Non è in discussione neanche il reale peso e ruolo militare rappresentato dalla Brigata Ebraica a fianco degli alleati. Ognuno – anche le formazioni partigiane – ha fatto quello che realisticamente hanno potuto fare in quei terribili anni sui vari fronti, città, territori, scacchieri in cui ha valorosamente e anche tragicamente combattuto. Il vero crinale del contrasto è la presenza delle organizzazioni e delle bandiere palestinesi alle manifestazioni del 25 aprile. Contrasto che è andato sempre più acuendosi negli ultimi anni, anche attraverso scontri, tafferugli fisici, fino allo strappo di quest’anno. La domanda è: perché proprio in questi ultimi anni si è acuito un dissidio che mai si era manifestato nel cinquantennio finale del secolo scorso e neanche nei primi anni di quello nuovo.

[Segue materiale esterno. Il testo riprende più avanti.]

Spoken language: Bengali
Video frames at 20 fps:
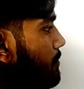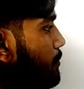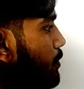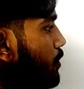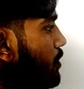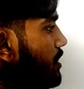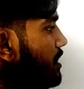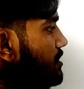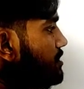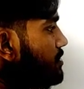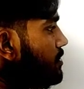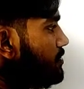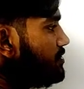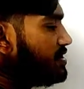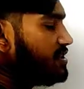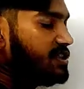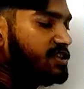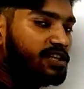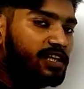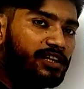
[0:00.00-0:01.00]
ভোল্টেজ
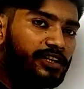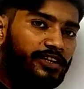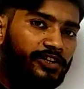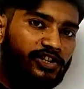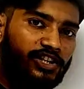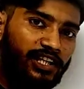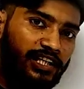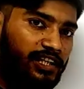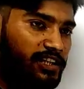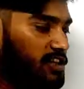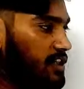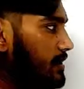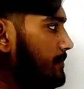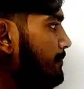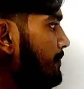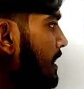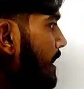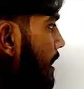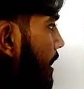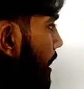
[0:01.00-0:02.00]
সোর্সের সাথে সিরিজে
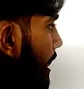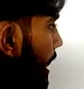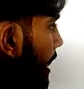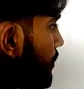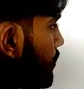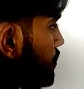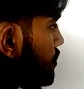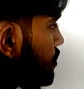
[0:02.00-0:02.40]
এখন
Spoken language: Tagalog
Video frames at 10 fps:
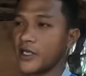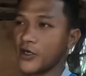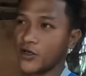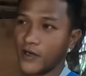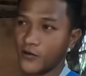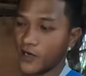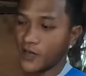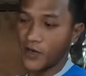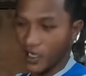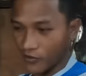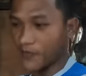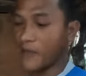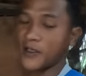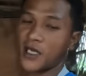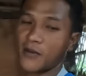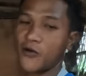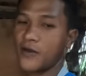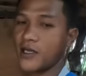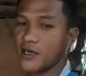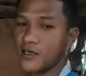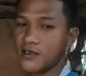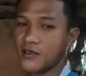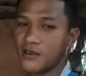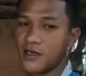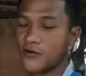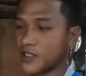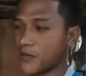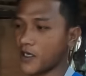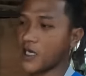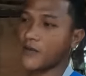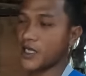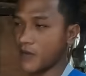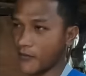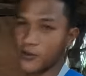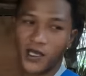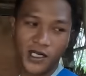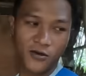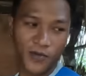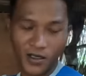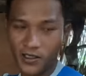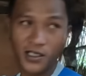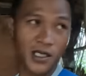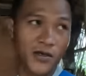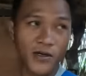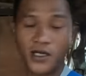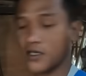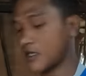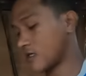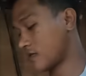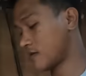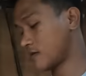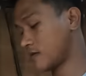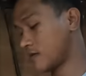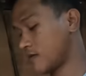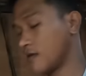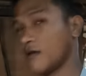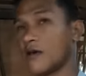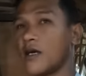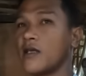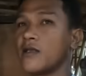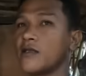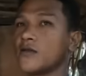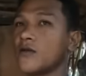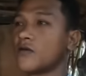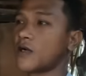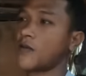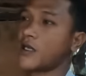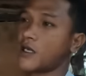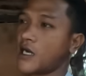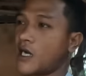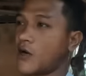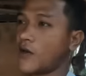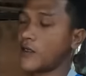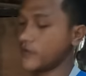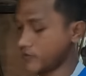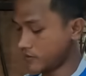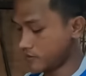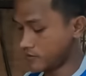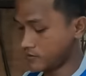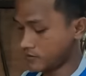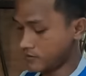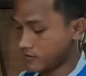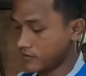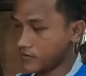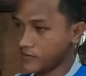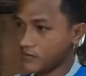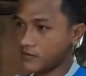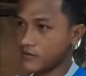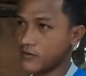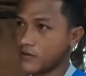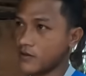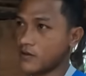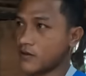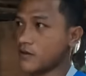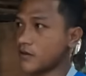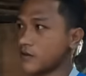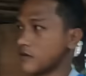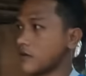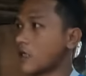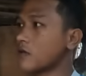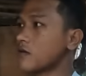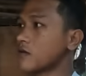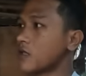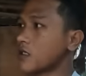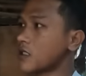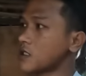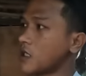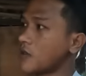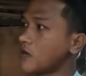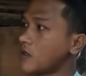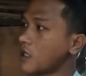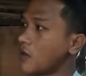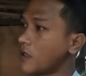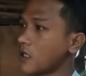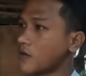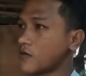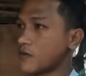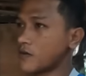ay di ko naman o alam na ako ipapatrabawin niya ang usap lang namin ay mapunta lang doon para makita yung anak niya. Mm-mm. Ay, doon kami nagkaaway noon. Parang napasubok ka tuloy na. ano, nagtiis kami doon ng dalawang taon.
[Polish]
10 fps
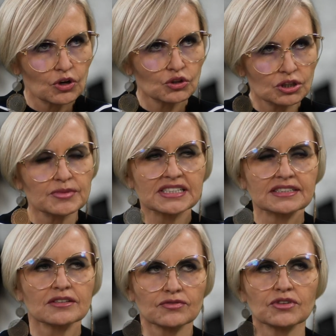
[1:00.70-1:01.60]
O czym jest
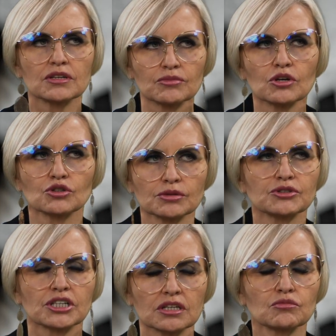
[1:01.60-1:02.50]
ten film i o czym
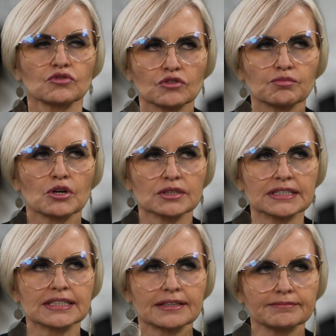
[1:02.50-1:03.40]
się nie mówi w Polsce?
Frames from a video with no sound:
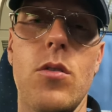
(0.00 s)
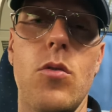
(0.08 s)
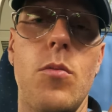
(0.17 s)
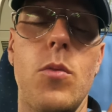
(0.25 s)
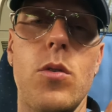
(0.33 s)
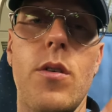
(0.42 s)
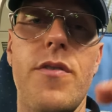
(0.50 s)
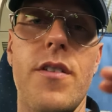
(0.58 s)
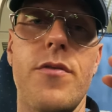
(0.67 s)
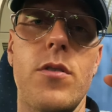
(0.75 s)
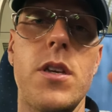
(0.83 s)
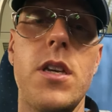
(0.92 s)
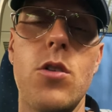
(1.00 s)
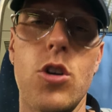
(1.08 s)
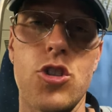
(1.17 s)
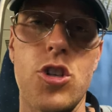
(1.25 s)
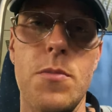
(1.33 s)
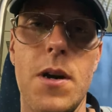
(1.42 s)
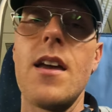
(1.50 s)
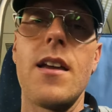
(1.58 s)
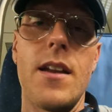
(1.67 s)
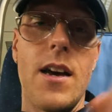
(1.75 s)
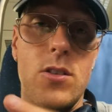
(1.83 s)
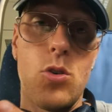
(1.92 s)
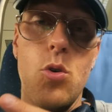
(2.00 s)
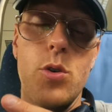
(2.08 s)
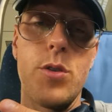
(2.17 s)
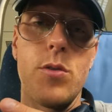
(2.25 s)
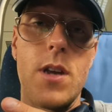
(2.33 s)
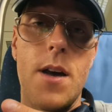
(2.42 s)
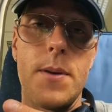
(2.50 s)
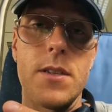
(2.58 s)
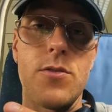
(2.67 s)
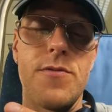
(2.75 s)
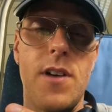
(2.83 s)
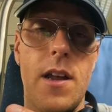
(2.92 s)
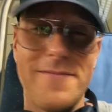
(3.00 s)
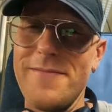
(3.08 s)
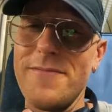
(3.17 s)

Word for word: um ungefähr von Hiroshima nach Tokio in Japan zu fahren.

Qualcuno risponde che è perché c’è stato un progressivo “spostamento a destra” degli organi rappresentativi della comunità ebraica romana, con successiva “israelizzazione” della sua linea e prassi culturale-politica. Questo lo si risponde non solo fuori ma anche all’interno dello stesso mondo ebraico. Non possiamo d’altronde ora entrare troppo in profondità in un dibattito interno al presente ebraico per stabilire se quello spostamento sarebbe uno snaturamento del vero spirito comunitario, di apertura e giustizia nel mondo che è alla radice di quella cultura e religione.

Ora, però, è da chiedersi se questo spostamento – che avrebbe raggiunto proprio negli ultimi due anni il suo apice – sia dovuto solo alla volontà tenace o pervicace di una componente di tale mondo, o non sia per caso determinato da fattori ben più strutturali, geo-politici, o geo-epocali addirittura. Propendiamo per quest’ultima ipotesi, che vorremo qui meglio proporre. Pro-porre in senso letterale, ossia porre, mettere davanti allo sguardo di tutti, affinché sia adeguatamente esaminata, valutata, approvata, emendata o respinta. È d’altronde nello spirito di questa testata giornalistica di cercare di guardare criticamente a quello che accade nel sottosuolo e non solo sulla superficie degli eventi.

C’è un 25 aprile “storico reale”: quello del 1945. È inequivocabile e indiscutibile che tale data del nostro passato pertiene del tutto agli ebrei e per nulla ai palestinesi. La proclamazione a Milano, da parte del Comitato Nazionale di Liberazione Alta Italia (CNLAI), dell’insurrezione armata per liberare i territori ancora sotto l’occupazione nazifascista, avviene a pochi giorni dell’ingresso delle truppe alleate, principalmente Stati Uniti d’America e Inghilterra, in quelle zone. Già c’erano stati gli sbarchi di Salerno nel ’43 e di Anzio nel ’44 e quello poderoso di Normandia, sulle coste francesi, detto D-Day, il 6 giugno del 1944. Questo è il grande, reale quadro storico, bellico e geografico entro cui si trova ad agire la Resistenza italiana. Dall’interno del continente la morsa contro la Germania si stringe con l’offensiva delle truppe sovietiche sulla Vistola-Oder, in occasione della quale scoprono e liberano il campo di sterminio di Auschwitz, nel quale si era consumato uno dei più abissali orrori della storia umana e lo si era consumato proprio contro gli ebrei. Da queste pagine di guerra e di storia è scaturito l’intero assetto geo-politico e strategico che ha dominato per mezzo secolo il mondo: dal conflittuale duopolio Usa-Urss ai conflitti locali, di teatro, come si dice, che sempre dentro quei due poli d’influenza si svolgevano, compreso quello israelo-palestinese.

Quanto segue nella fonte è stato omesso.